This question is a follow up to the question that I asked in Stack Overflow. I now have a hint on the origin of the problem, but I still can't model it, and I was wondering if someone knows a way to do so.
The problem:
I generate 100,000 random matrices $11\times 11$ and I want to know which part of the random matrices has greater numbers. To do so I use a sliding window of $3\times 3$ that moves one cell at a time (overlapping windows, that are always inside the random matrix).

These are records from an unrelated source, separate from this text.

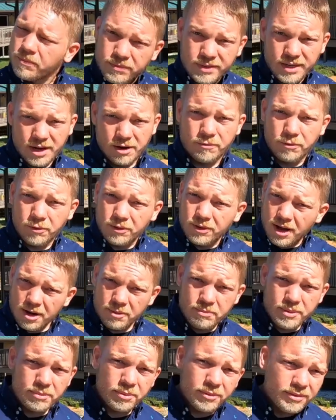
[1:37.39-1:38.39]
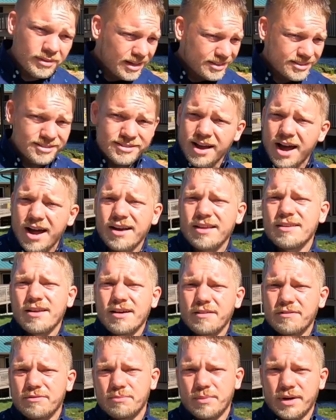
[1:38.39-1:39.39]
Now, for a lot of people, that's not
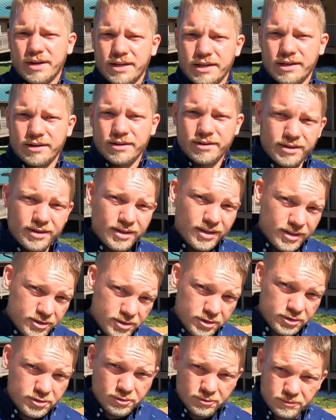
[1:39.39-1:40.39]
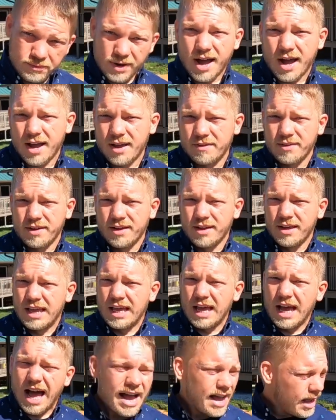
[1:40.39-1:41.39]
enough money to survive.
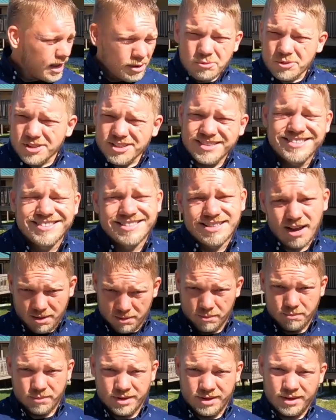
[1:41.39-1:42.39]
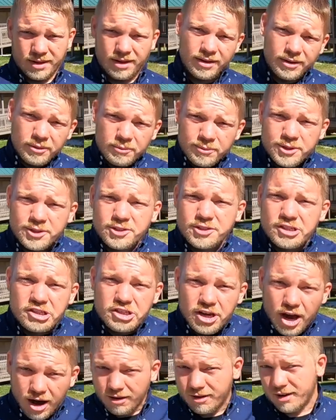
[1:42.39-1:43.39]
I was dumb. I was
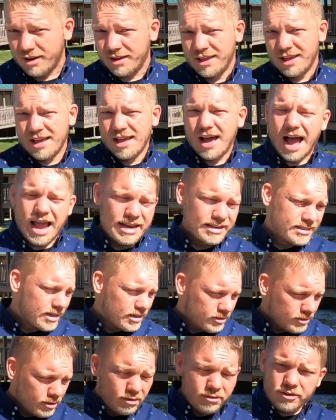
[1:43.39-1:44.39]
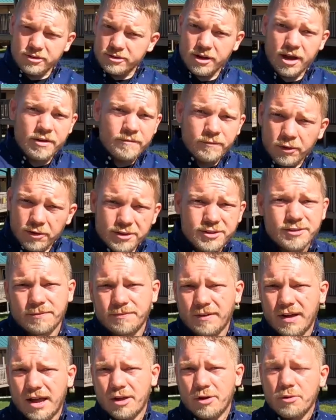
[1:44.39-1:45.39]
young. I didn't know to
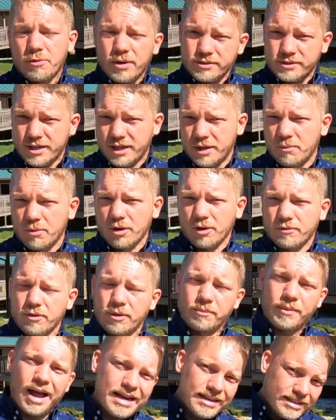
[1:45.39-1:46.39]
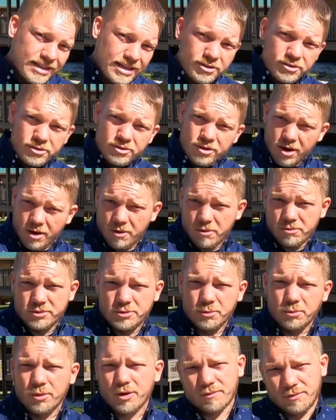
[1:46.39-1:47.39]
diversify who I was getting work from. I didn't know
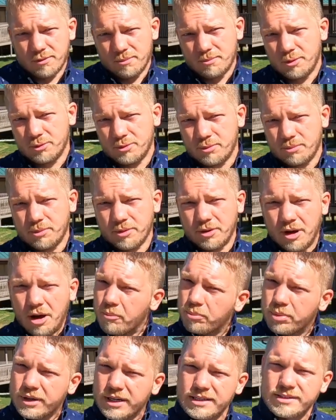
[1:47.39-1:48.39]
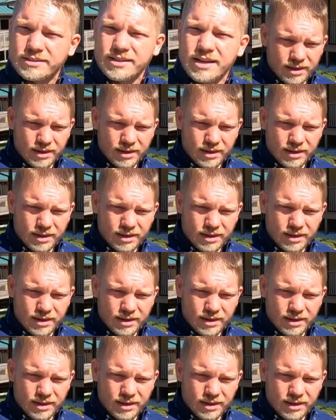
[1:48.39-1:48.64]
to work for multiple companies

For each of the 100K random matrices I store the position of the sub-matrix with highest sum. I finally plot the cumulative result of the 100K highest sums.

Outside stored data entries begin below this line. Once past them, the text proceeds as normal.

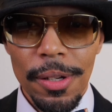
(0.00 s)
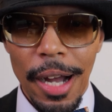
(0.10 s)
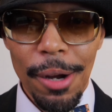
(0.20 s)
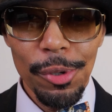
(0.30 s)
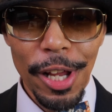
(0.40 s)

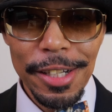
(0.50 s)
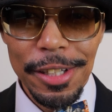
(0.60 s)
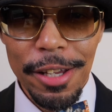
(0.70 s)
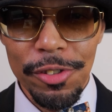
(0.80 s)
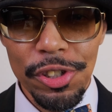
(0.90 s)
I would like
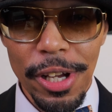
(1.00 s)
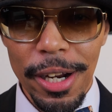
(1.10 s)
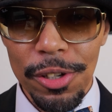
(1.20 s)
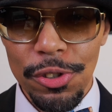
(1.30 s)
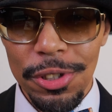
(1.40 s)
to give a
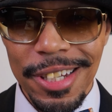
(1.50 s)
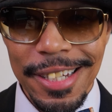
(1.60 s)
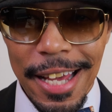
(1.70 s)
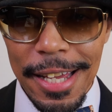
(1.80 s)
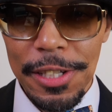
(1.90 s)
shout out to
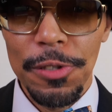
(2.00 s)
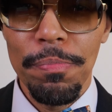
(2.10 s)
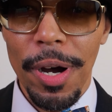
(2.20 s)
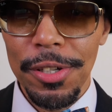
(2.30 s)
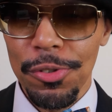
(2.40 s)
today's
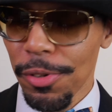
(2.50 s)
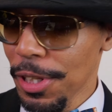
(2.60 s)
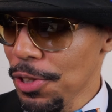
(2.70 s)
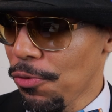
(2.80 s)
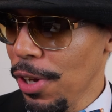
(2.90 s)
sponsor
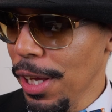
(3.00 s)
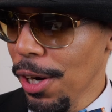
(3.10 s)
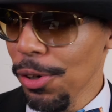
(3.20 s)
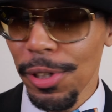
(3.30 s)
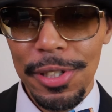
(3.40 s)
of this
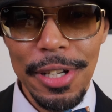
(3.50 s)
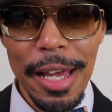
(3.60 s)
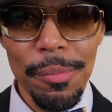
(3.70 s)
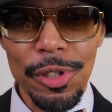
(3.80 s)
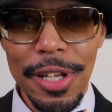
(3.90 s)
video. His
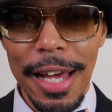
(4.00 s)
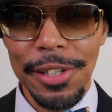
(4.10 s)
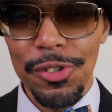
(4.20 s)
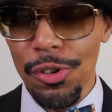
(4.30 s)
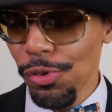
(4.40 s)
name is
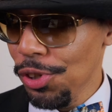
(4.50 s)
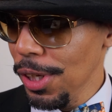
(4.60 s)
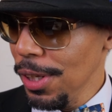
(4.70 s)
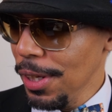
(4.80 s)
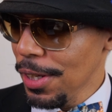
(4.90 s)

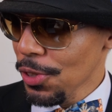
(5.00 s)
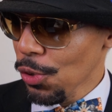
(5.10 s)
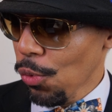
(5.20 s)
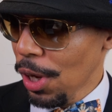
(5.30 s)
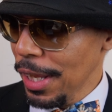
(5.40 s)
Atsushi.
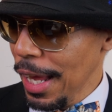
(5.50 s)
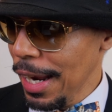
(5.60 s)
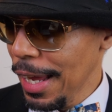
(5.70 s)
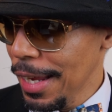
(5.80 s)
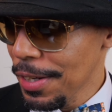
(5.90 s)
He's the one
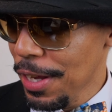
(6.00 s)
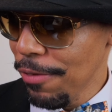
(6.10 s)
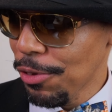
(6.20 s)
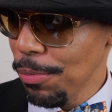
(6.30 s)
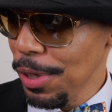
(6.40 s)
that had
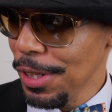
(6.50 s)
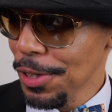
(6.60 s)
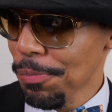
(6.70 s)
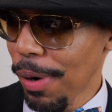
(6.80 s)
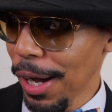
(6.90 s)
gifted me
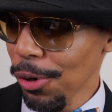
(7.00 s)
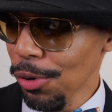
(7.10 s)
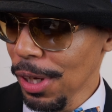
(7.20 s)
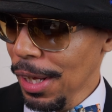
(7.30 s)
this bottle.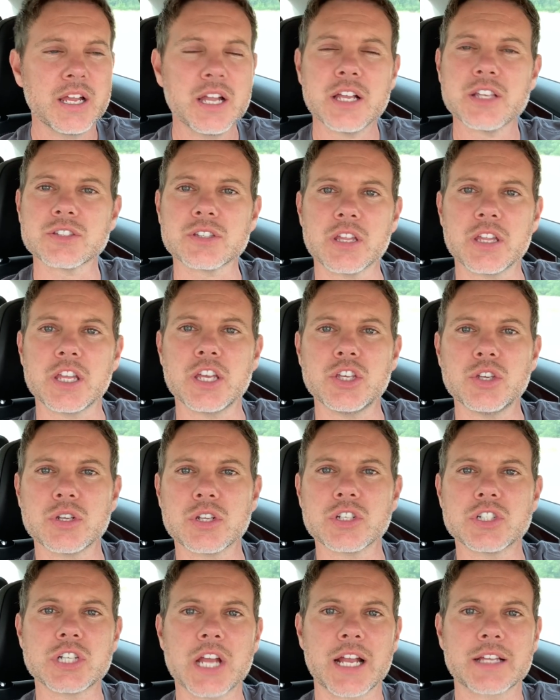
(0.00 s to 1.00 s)
so that you
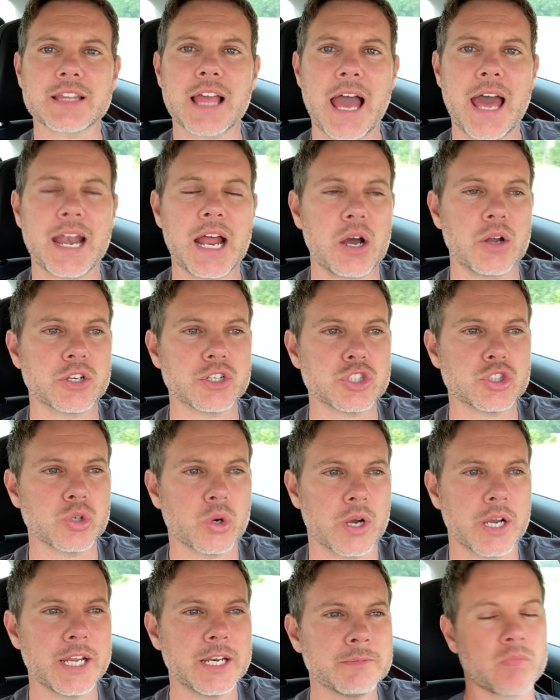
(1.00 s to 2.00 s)
can check that out and
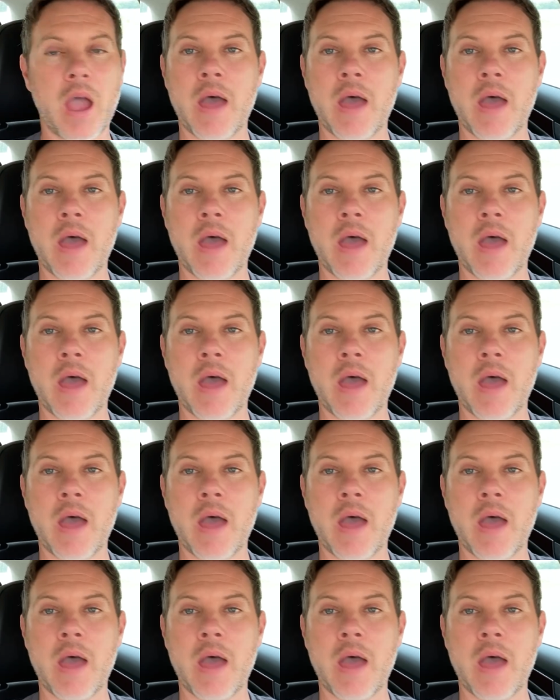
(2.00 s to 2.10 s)
join.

This is the script I use, and the result I obtain:
from random import random
from matplotlib import pyplot as plt
import numpy as np
size = 11
positions = np.zeros((size, size))
for _ in range(100000):
matrix = [[random() for _ in range(size)] for _ in range(size)]
max_value = 0
max_coord = 0, 0
for beg in range(1, size - 1):
for end in range(1, size - 1):
suma = sum(matrix[i][j]
for i in range(beg - 1, beg + 2)
for j in range(end - 1, end + 2))
if suma >= max_value:
max_value = suma
max_coord = beg, end
positions[max_coord] += 1
plt.imshow(positions[1:10,1:10], origin='lower')
plt.colorbar()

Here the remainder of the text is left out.